## TASK OBJECTIVE
From the line below that contains "[00:00:00.00 to 00:00:01.04]" to the line that contains "[00:01:03.10]", repeat every line exactly, both ends included, and nothing else.
======== MATERIALS PROVIDED ========
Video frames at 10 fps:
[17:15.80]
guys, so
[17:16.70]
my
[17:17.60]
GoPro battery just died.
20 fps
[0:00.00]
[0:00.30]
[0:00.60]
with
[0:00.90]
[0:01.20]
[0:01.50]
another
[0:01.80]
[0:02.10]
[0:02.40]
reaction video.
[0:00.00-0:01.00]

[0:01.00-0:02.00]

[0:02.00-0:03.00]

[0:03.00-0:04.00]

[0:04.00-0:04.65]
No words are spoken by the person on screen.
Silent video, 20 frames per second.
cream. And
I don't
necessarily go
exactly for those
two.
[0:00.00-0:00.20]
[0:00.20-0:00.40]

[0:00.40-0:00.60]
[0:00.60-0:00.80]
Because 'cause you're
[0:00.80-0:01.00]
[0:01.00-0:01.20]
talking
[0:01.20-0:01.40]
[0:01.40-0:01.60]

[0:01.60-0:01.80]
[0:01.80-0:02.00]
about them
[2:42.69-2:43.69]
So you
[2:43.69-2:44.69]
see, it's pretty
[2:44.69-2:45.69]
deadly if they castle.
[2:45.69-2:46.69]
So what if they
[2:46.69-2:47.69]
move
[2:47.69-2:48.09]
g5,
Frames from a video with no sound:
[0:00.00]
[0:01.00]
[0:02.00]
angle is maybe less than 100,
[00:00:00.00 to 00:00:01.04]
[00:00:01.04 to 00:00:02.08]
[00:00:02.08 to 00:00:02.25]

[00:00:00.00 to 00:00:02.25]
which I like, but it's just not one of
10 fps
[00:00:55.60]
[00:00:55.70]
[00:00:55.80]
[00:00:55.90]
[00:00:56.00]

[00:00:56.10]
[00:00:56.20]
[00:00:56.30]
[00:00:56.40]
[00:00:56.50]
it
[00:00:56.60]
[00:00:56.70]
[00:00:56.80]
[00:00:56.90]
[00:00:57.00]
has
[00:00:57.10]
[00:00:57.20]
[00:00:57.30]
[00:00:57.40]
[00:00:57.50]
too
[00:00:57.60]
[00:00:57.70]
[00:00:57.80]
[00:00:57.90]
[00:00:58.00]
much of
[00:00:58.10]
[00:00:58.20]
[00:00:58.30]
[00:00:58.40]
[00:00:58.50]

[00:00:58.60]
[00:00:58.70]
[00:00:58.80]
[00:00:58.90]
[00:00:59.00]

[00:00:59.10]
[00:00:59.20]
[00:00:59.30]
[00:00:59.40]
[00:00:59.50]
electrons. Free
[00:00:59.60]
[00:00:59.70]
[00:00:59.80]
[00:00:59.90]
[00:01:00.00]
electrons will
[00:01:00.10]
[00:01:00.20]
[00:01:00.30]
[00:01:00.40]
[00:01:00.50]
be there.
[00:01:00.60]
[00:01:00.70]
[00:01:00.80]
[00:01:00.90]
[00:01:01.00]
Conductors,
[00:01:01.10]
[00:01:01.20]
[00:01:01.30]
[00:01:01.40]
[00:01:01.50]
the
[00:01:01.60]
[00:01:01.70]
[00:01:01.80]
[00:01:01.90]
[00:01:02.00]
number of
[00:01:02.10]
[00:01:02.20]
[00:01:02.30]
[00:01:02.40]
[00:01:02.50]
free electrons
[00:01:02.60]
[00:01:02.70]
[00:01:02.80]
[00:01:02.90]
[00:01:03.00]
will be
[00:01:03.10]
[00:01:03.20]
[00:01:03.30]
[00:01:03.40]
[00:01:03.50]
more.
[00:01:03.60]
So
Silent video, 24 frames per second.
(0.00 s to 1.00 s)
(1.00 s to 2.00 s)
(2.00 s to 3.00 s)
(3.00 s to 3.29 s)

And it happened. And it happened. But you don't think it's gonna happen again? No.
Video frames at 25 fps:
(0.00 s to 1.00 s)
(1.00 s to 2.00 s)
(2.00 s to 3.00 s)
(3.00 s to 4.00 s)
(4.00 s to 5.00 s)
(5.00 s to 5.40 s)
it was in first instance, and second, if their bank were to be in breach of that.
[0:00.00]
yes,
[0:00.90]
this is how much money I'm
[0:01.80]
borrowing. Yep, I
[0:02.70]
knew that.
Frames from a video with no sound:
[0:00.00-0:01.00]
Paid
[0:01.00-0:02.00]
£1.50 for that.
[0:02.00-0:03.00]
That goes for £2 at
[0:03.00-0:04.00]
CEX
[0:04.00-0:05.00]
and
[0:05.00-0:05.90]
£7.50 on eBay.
========
## WRITTEN RESPONSE
[00:00:00.00 to 00:00:01.04]
[00:00:01.04 to 00:00:02.08]
[00:00:02.08 to 00:00:02.25]

[00:00:00.00 to 00:00:02.25]
which I like, but it's just not one of
10 fps
[00:00:55.60]
[00:00:55.70]
[00:00:55.80]
[00:00:55.90]
[00:00:56.00]

[00:00:56.10]
[00:00:56.20]
[00:00:56.30]
[00:00:56.40]
[00:00:56.50]
it
[00:00:56.60]
[00:00:56.70]
[00:00:56.80]
[00:00:56.90]
[00:00:57.00]
has
[00:00:57.10]
[00:00:57.20]
[00:00:57.30]
[00:00:57.40]
[00:00:57.50]
too
[00:00:57.60]
[00:00:57.70]
[00:00:57.80]
[00:00:57.90]
[00:00:58.00]
much of
[00:00:58.10]
[00:00:58.20]
[00:00:58.30]
[00:00:58.40]
[00:00:58.50]

[00:00:58.60]
[00:00:58.70]
[00:00:58.80]
[00:00:58.90]
[00:00:59.00]

[00:00:59.10]
[00:00:59.20]
[00:00:59.30]
[00:00:59.40]
[00:00:59.50]
electrons. Free
[00:00:59.60]
[00:00:59.70]
[00:00:59.80]
[00:00:59.90]
[00:01:00.00]
electrons will
[00:01:00.10]
[00:01:00.20]
[00:01:00.30]
[00:01:00.40]
[00:01:00.50]
be there.
[00:01:00.60]
[00:01:00.70]
[00:01:00.80]
[00:01:00.90]
[00:01:01.00]
Conductors,
[00:01:01.10]
[00:01:01.20]
[00:01:01.30]
[00:01:01.40]
[00:01:01.50]
the
[00:01:01.60]
[00:01:01.70]
[00:01:01.80]
[00:01:01.90]
[00:01:02.00]
number of
[00:01:02.10]
[00:01:02.20]
[00:01:02.30]
[00:01:02.40]
[00:01:02.50]
free electrons
[00:01:02.60]
[00:01:02.70]
[00:01:02.80]
[00:01:02.90]
[00:01:03.00]
will be
[00:01:03.10]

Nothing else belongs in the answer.